In August of 2017, SPSSI joined other psychology stakeholder groups in calling for the Board of Educational Affairs at the American Psychological Association to develop guidelines addressing concerns about psychology programs at non-affirming faith-based colleges and universities that, due to religious convictions, explicitly or tacitly discriminate against students, faculty, and staff on the basis of sex, gender identity, sexual orientation, and/or religion.
SPSSI issued a statement of its own and added its name to several sign-on letters in response to this executive order. The statement by SPSSI was drafted by SPSSI UN/NGO Committee Member David Livert, Ph.D., and SPSSI UN/NGO Committee Interns Michelle Herrera, Ph.D. student, and Gina Roussos, Ph.D. student, in collaboration with SPSSI UN/NGO Committee Member Corann Okorodudu, Ph.D., SPSSI Policy Committee Chair Linda Silka, Ph.D., and SPSSI Policy Director Sarah Mancoll, M.S.

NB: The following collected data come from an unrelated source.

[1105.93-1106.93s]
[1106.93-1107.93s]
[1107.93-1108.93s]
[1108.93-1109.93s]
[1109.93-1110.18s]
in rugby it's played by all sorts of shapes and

In July of 2016, SPSSI joined the American Association for the Advancement of Science (AAAS) and other societies in calling for Turkey to uphold the human rights of the scientific community, including the freedom to think independently and innovatively, and the freedom to engage with scientists around the world.

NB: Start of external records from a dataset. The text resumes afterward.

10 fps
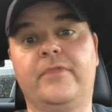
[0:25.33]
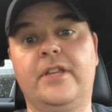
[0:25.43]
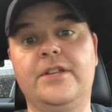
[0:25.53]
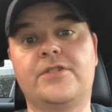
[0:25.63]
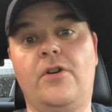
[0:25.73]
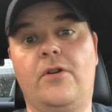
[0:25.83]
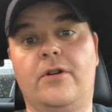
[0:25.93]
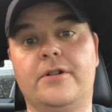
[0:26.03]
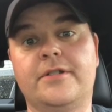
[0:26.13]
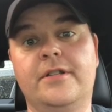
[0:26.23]
These
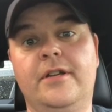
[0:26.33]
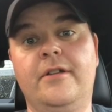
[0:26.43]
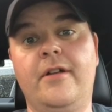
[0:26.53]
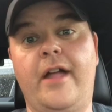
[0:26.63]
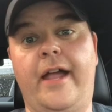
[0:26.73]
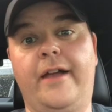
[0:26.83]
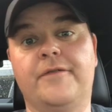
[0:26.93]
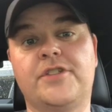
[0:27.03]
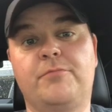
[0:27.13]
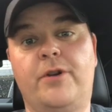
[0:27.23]
cars
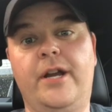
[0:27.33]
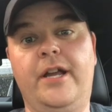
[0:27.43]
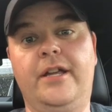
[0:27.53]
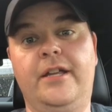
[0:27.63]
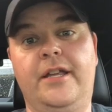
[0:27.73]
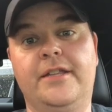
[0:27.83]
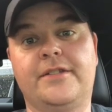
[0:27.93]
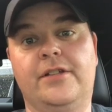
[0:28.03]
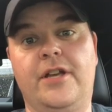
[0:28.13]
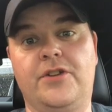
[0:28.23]
have spray
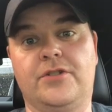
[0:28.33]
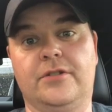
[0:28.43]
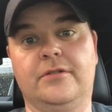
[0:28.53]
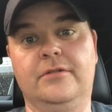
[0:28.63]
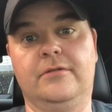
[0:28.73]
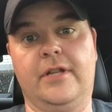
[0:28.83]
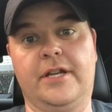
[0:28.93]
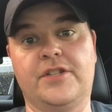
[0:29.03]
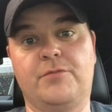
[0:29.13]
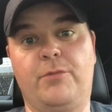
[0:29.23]
insulation,
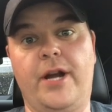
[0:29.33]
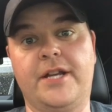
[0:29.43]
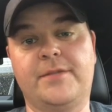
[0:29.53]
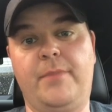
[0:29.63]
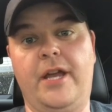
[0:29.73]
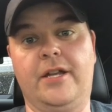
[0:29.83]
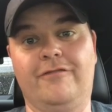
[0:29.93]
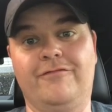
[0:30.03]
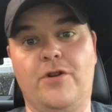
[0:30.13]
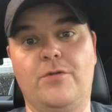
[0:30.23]
like a spray
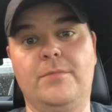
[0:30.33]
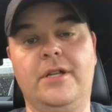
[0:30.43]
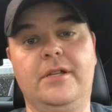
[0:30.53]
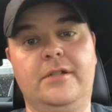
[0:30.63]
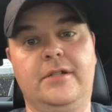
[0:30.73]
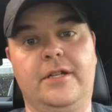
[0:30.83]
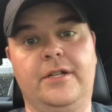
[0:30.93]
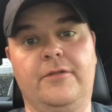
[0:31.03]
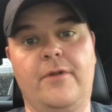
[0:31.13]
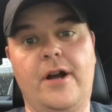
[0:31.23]
expanding foam,
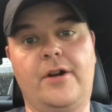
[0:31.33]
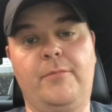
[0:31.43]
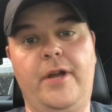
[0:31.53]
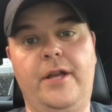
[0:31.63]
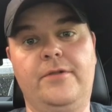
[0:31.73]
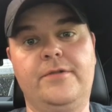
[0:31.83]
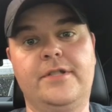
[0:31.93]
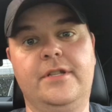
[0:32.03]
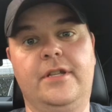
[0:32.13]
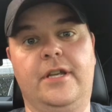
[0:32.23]
in the rocker
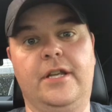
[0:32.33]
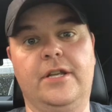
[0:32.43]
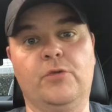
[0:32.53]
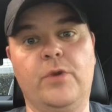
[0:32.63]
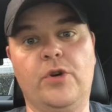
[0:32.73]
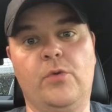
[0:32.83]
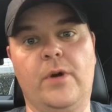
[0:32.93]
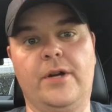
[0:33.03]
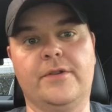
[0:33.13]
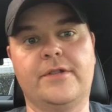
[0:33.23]
panels and in the wheel
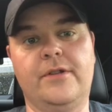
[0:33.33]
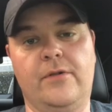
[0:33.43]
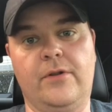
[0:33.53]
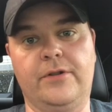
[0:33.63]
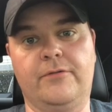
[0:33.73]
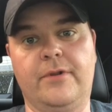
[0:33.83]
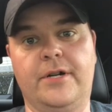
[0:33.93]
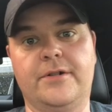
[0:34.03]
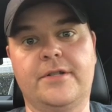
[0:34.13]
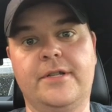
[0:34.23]
wells on the
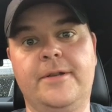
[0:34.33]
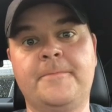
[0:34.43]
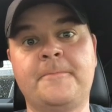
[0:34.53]
rears.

In light of the Pulse nightclub shootings of June 2016, SPSSI leadership urged national lawmakers to reinvest in federally funded gun violence research, including within the Centers for Disease Control and Prevention. This letter was authored by SPSSI member Dr. Arie Kruglanski, a Distinguished University Professor in the Department of Psychology at the University of Maryland-College Park, in collaboration with SPSSI Policy Director Sarah Mancoll.

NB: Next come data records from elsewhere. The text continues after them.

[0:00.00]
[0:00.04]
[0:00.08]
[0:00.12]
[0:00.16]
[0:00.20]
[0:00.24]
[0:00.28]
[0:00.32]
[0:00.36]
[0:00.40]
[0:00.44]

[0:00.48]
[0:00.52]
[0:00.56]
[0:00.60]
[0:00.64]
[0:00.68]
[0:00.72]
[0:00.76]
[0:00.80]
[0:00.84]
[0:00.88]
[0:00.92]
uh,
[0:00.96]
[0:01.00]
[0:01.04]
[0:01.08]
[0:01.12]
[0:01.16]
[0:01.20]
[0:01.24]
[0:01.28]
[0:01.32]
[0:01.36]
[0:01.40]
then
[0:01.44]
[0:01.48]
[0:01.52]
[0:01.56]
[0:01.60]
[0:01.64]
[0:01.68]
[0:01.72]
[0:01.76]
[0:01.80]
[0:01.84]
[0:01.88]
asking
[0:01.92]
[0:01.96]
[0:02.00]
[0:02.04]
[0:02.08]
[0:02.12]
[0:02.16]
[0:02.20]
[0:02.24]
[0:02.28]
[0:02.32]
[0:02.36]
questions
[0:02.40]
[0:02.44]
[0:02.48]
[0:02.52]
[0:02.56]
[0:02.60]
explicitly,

In an open letter addressed to Ms. Phumzile Mlambo-Ngcuka, Under Secretary-General and Executive Director of the United Nations Entity for Gender Equality and the Empowerment of Women (UN Women), SPSSI's leaders stated that "Now is the time to choose a woman as Secretary-General."
In May of 2016, the Tennessee General Assembly voted to reallocate all funds in the budget of the Office for Diversity and Inclusion at the University of Tennessee, Knoxville for fiscal year 2016-17, and banned the university from spending state funds to carry out a number of programs organized by the Office for Diversity and Inclusion. The Governor allowed the bill to become law. In an open letter, SPSSI leaders urged Tennessee policymakers to reconsider their decision. This letter was authored in collaboration with SPSSI member Dr. Kim A. Case, a UTK alumna.
The Federal Policy for the Protection of Human Subjects or the “Common Rule” was published in 1991 and codified in separate regulations by 15 Federal departments and agencies. In 2015, the Federal government announced proposed revisions to the Common Rule. A Notice of Proposed Rulemaking (NPRM) was published in the Federal Register, seeking comment. In January of 2016, SPSSI leadership issued a comment on behalf of the organization, articulating that, “As scientists, we share the desire to reduce delay or burdens associated with research administration to facilitate promising research that offers considerable benefits for society at large. As professionals who conduct research on issues of human rights and social justice, we share concerns to provide better protection of human subjects.” The public comment identifies proposed revisions that improve on the 1991 regulations and also identifies areas where the proposed revisions might be improved.